EXERCISE OBJECTIVE:
A word-for-word repetition of the records beneath this task is the expected answer.

+ + + +

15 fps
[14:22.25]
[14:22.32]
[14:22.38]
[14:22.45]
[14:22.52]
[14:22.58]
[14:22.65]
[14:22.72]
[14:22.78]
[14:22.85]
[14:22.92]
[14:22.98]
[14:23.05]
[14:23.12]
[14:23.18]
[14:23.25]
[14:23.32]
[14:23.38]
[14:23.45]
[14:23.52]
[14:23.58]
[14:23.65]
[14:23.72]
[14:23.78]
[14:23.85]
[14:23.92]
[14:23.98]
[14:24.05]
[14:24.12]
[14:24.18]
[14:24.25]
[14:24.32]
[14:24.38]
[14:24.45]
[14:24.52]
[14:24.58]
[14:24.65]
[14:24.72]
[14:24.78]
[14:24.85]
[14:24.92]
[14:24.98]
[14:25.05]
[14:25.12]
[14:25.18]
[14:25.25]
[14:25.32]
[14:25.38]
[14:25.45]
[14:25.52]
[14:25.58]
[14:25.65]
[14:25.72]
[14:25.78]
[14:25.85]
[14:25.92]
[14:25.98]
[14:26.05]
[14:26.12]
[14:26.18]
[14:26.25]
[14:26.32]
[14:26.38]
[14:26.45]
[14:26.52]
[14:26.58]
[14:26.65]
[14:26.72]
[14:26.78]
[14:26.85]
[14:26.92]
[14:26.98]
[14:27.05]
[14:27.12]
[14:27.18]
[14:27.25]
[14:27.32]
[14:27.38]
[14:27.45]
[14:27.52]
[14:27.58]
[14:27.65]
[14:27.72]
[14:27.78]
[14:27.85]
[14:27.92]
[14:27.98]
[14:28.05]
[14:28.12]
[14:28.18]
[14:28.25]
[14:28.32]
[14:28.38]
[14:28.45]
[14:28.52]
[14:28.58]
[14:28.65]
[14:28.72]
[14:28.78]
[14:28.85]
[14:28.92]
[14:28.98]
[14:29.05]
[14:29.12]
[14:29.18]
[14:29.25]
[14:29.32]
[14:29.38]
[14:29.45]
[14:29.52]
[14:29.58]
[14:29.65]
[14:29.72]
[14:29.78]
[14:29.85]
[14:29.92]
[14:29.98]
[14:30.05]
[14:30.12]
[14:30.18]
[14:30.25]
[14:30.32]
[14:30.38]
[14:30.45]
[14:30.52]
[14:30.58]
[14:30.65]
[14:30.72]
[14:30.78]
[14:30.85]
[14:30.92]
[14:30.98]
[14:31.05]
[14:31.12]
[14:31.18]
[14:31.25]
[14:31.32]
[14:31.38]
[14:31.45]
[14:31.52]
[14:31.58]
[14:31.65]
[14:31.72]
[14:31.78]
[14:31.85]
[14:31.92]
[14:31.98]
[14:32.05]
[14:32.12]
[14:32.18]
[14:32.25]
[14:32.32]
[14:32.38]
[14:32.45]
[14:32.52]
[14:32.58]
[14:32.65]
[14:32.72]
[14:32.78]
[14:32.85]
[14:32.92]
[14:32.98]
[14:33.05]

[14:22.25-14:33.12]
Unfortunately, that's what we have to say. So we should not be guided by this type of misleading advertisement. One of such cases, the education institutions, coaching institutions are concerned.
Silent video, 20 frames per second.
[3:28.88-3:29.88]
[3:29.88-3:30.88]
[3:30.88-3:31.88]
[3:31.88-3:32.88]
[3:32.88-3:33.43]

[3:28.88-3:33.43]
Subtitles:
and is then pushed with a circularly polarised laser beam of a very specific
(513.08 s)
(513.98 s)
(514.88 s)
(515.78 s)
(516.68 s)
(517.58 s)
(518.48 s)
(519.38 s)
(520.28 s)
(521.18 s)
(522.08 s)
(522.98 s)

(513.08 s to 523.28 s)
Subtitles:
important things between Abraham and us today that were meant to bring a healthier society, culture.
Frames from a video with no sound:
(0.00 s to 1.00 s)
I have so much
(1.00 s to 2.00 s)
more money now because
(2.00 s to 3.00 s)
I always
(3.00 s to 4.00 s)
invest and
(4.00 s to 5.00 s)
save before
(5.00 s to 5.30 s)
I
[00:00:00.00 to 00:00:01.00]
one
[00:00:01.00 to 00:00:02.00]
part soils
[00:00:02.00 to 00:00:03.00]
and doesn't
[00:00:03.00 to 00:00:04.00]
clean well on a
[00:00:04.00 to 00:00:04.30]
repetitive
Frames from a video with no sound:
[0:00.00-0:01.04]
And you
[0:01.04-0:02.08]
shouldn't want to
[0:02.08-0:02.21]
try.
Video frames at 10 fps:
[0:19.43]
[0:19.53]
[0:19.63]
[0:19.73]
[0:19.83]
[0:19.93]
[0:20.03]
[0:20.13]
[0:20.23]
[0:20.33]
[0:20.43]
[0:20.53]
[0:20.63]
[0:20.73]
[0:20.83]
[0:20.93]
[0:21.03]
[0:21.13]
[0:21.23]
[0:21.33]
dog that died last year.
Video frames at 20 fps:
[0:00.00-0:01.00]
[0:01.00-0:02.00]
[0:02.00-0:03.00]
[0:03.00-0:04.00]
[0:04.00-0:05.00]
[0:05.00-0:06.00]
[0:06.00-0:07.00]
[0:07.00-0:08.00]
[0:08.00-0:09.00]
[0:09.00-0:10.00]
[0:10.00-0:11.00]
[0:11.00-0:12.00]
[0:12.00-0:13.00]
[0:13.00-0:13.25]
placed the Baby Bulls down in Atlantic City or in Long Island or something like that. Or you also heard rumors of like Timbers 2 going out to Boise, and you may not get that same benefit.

+ + + +

YOUR RESPONSE:
15 fps
[14:22.25]
[14:22.32]
[14:22.38]
[14:22.45]
[14:22.52]
[14:22.58]
[14:22.65]
[14:22.72]
[14:22.78]
[14:22.85]
[14:22.92]
[14:22.98]
[14:23.05]
[14:23.12]
[14:23.18]
[14:23.25]
[14:23.32]
[14:23.38]
[14:23.45]
[14:23.52]
[14:23.58]
[14:23.65]
[14:23.72]
[14:23.78]
[14:23.85]
[14:23.92]
[14:23.98]
[14:24.05]
[14:24.12]
[14:24.18]
[14:24.25]
[14:24.32]
[14:24.38]
[14:24.45]
[14:24.52]
[14:24.58]
[14:24.65]
[14:24.72]
[14:24.78]
[14:24.85]
[14:24.92]
[14:24.98]
[14:25.05]
[14:25.12]
[14:25.18]
[14:25.25]
[14:25.32]
[14:25.38]
[14:25.45]
[14:25.52]
[14:25.58]
[14:25.65]
[14:25.72]
[14:25.78]
[14:25.85]
[14:25.92]
[14:25.98]
[14:26.05]
[14:26.12]
[14:26.18]
[14:26.25]
[14:26.32]
[14:26.38]
[14:26.45]
[14:26.52]
[14:26.58]
[14:26.65]
[14:26.72]
[14:26.78]
[14:26.85]
[14:26.92]
[14:26.98]
[14:27.05]
[14:27.12]
[14:27.18]
[14:27.25]
[14:27.32]
[14:27.38]
[14:27.45]
[14:27.52]
[14:27.58]
[14:27.65]
[14:27.72]
[14:27.78]
[14:27.85]
[14:27.92]
[14:27.98]
[14:28.05]
[14:28.12]
[14:28.18]
[14:28.25]
[14:28.32]
[14:28.38]
[14:28.45]
[14:28.52]
[14:28.58]
[14:28.65]
[14:28.72]
[14:28.78]
[14:28.85]
[14:28.92]
[14:28.98]
[14:29.05]
[14:29.12]
[14:29.18]
[14:29.25]
[14:29.32]
[14:29.38]
[14:29.45]
[14:29.52]
[14:29.58]
[14:29.65]
[14:29.72]
[14:29.78]
[14:29.85]
[14:29.92]
[14:29.98]
[14:30.05]
[14:30.12]
[14:30.18]
[14:30.25]
[14:30.32]
[14:30.38]
[14:30.45]
[14:30.52]
[14:30.58]
[14:30.65]
[14:30.72]
[14:30.78]
[14:30.85]
[14:30.92]
[14:30.98]
[14:31.05]
[14:31.12]
[14:31.18]
[14:31.25]
[14:31.32]
[14:31.38]
[14:31.45]
[14:31.52]
[14:31.58]
[14:31.65]
[14:31.72]
[14:31.78]
[14:31.85]
[14:31.92]
[14:31.98]
[14:32.05]
[14:32.12]
[14:32.18]
[14:32.25]
[14:32.32]
[14:32.38]
[14:32.45]
[14:32.52]
[14:32.58]
[14:32.65]
[14:32.72]
[14:32.78]
[14:32.85]
[14:32.92]
[14:32.98]
[14:33.05]

[14:22.25-14:33.12]
Unfortunately, that's what we have to say. So we should not be guided by this type of misleading advertisement. One of such cases, the education institutions, coaching institutions are concerned.
Silent video, 20 frames per second.
[3:28.88-3:29.88]
[3:29.88-3:30.88]
[3:30.88-3:31.88]
[3:31.88-3:32.88]
[3:32.88-3:33.43]

[3:28.88-3:33.43]
Subtitles:
and is then pushed with a circularly polarised laser beam of a very specific
(513.08 s)
(513.98 s)
(514.88 s)
(515.78 s)
(516.68 s)
(517.58 s)
(518.48 s)
(519.38 s)
(520.28 s)
(521.18 s)
(522.08 s)
(522.98 s)

(513.08 s to 523.28 s)
Subtitles:
important things between Abraham and us today that were meant to bring a healthier society, culture.
Frames from a video with no sound:
(0.00 s to 1.00 s)
I have so much
(1.00 s to 2.00 s)
more money now because
(2.00 s to 3.00 s)
I always
(3.00 s to 4.00 s)
invest and
(4.00 s to 5.00 s)
save before
(5.00 s to 5.30 s)
I
[00:00:00.00 to 00:00:01.00]
one
[00:00:01.00 to 00:00:02.00]
part soils
[00:00:02.00 to 00:00:03.00]
and doesn't
[00:00:03.00 to 00:00:04.00]
clean well on a
[00:00:04.00 to 00:00:04.30]
repetitive
Frames from a video with no sound:
[0:00.00-0:01.04]
And you
[0:01.04-0:02.08]
shouldn't want to
[0:02.08-0:02.21]
try.
Video frames at 10 fps:
[0:19.43]
[0:19.53]
[0:19.63]
[0:19.73]
[0:19.83]
[0:19.93]
[0:20.03]
[0:20.13]
[0:20.23]
[0:20.33]
[0:20.43]
[0:20.53]
[0:20.63]
[0:20.73]
[0:20.83]
[0:20.93]
[0:21.03]
[0:21.13]
[0:21.23]
[0:21.33]
dog that died last year.
Video frames at 20 fps:
[0:00.00-0:01.00]
[0:01.00-0:02.00]
[0:02.00-0:03.00]
[0:03.00-0:04.00]
[0:04.00-0:05.00]
[0:05.00-0:06.00]
[0:06.00-0:07.00]
[0:07.00-0:08.00]
[0:08.00-0:09.00]
[0:09.00-0:10.00]
[0:10.00-0:11.00]
[0:11.00-0:12.00]
[0:12.00-0:13.00]
[0:13.00-0:13.25]
placed the Baby Bulls down in Atlantic City or in Long Island or something like that. Or you also heard rumors of like Timbers 2 going out to Boise, and you may not get that same benefit.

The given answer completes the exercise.